Il s’appelle Paul. Australien de passage à Toulouse, il me propose d’aller boire un verre avec une « locale ». Un homme du pays des kangourous à Toulouse ça ne se rate pas ! Je lui donne rendez-vous et une heure plus tard nous voilà assis en terrasse.  Il ne ressemble pas au cliché australien : il n’est pas blond et ni bronzé et ne se promène pas avec une planche de surf sous le bras. Grand, cheveux clairs, yeux bleus et ce petit quelques chose de froid légèrement britannique. Il a troqué la board pour jouer de la batterie dans un groupe. Entre les murs de la ville rose, j’ai du mal à retrouver mon anglais, mais il semble me comprendre. Je parle avec les mains, ça suffit. Il essai de commander en français. Je ris. Il parle trop vite pour mon cerveau engourdi alors je lui demande d’essayer avec l’accent américain.
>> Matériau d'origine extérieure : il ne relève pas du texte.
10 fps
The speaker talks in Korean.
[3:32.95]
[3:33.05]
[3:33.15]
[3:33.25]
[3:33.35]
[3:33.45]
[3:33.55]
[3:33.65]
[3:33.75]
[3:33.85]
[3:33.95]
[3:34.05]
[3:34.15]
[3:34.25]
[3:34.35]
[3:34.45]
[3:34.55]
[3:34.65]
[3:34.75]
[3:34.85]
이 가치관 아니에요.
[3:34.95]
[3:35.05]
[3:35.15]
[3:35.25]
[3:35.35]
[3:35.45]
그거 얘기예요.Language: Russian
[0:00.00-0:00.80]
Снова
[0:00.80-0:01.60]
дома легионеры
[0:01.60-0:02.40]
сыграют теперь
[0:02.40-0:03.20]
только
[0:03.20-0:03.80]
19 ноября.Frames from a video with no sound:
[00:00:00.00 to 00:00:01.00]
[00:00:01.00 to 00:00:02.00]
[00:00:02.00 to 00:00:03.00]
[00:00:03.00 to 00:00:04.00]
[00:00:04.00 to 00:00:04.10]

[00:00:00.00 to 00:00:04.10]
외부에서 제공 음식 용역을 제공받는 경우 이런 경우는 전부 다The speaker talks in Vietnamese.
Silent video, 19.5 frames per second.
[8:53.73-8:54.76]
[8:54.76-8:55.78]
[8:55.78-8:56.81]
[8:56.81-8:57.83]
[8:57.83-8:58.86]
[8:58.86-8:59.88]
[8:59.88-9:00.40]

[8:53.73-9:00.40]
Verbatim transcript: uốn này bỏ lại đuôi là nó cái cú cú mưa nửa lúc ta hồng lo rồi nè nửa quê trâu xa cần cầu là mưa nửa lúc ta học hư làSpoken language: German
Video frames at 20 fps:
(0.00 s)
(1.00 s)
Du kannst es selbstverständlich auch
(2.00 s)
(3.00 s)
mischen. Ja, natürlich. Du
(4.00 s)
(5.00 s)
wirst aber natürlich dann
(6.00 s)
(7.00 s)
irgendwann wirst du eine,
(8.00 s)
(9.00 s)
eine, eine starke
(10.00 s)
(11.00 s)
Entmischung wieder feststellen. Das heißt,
Il trouve ça affreux et mais au moins je le comprends beaucoup mieux. Je lis en espagnol et il me regarde avec des yeux ronds. Comment puis-je rouler les « r » ainsi ? Je lui apprends le mot « poussin », « cendrier » et je découvre qu’il n’y a pas de mot en anglais pour décrire la crête rouge des coqs. L’anglais a beau être une langue pratique, j’aime français pour son vocabulaire. Il voyage avec un couple d’amis. Ils arrivent d’Espagne avec un peu tour à San Sébastien, avant de filer dans le sud-est de la France. Puis Londres. Il commande une bière, et je lui dis qu’il devrait boire du vin. Alors on commande deux verres de Tariquet Premières Grives. Je détache mes cheveux, et il me dit que je suis jolie. Je ne suis pas sûre d’avoir bien compris mais je rougis. Je lui demande quels sont les préjugés sur les français. Snob, râleurs, fiers. J’espère avoir réussi à lui prouver que l’on peut aussi être accueillant et chaleureux. Même si être fiers est impossible vu que « Toulouse is the most beautiful city in the world, isn’t it ? » On s’est dit adieu. Il continue son tour d’Europe et nos chemins ne se croiseront probablement jamais. Mais cela reste une de ces belles rencontres improvisées et quelques peu surréalistes. La rencontre d’une culture différente sans partir. J’adore rencontrer des inconnus.